=== ENTRIES SUPPLIED ===

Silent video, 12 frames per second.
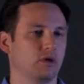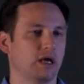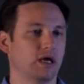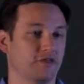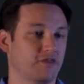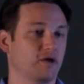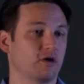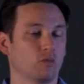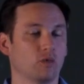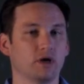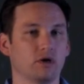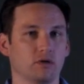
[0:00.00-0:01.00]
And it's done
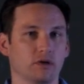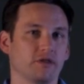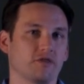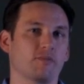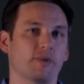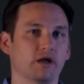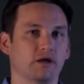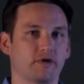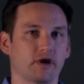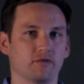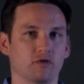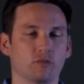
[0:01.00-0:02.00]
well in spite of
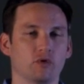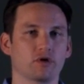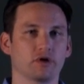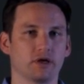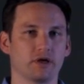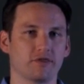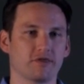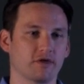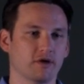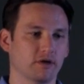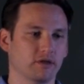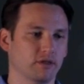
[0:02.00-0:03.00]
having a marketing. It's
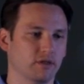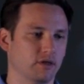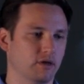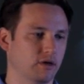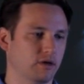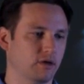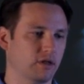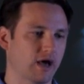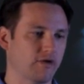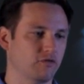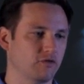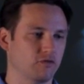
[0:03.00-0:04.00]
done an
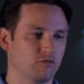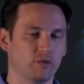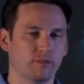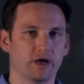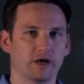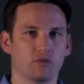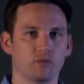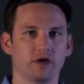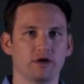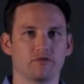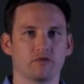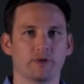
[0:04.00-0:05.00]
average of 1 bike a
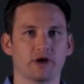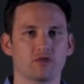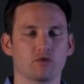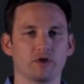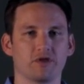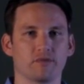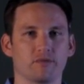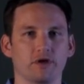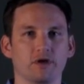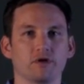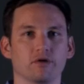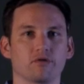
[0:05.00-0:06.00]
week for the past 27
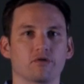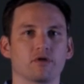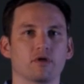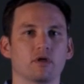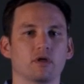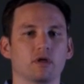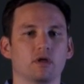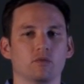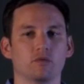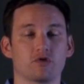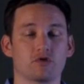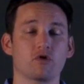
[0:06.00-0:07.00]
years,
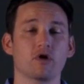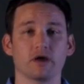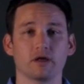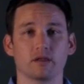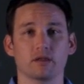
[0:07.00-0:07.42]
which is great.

===
=== ENTRIES SUPPLIED ===

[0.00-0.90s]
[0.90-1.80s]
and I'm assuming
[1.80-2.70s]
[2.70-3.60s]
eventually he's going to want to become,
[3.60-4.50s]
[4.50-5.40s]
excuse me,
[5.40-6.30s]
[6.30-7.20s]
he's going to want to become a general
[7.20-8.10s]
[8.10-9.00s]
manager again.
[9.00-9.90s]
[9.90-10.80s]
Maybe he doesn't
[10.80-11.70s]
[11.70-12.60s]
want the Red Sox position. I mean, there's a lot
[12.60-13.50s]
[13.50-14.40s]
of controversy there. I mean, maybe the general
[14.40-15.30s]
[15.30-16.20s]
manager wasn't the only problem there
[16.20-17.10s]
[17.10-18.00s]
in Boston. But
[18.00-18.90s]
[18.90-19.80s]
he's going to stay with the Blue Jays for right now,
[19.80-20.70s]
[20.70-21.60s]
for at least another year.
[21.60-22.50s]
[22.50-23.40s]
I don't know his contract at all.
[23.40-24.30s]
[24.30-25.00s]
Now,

===

TASK DETAILS:
Print exactly the lines above from the one with "[12.60-13.50s]" to the one with "[23.40-24.30s]", including both.

WRITTEN SOLUTION:
[12.60-13.50s]
[13.50-14.40s]
of controversy there. I mean, maybe the general
[14.40-15.30s]
[15.30-16.20s]
manager wasn't the only problem there
[16.20-17.10s]
[17.10-18.00s]
in Boston. But
[18.00-18.90s]
[18.90-19.80s]
he's going to stay with the Blue Jays for right now,
[19.80-20.70s]
[20.70-21.60s]
for at least another year.
[21.60-22.50s]
[22.50-23.40s]
I don't know his contract at all.
[23.40-24.30s]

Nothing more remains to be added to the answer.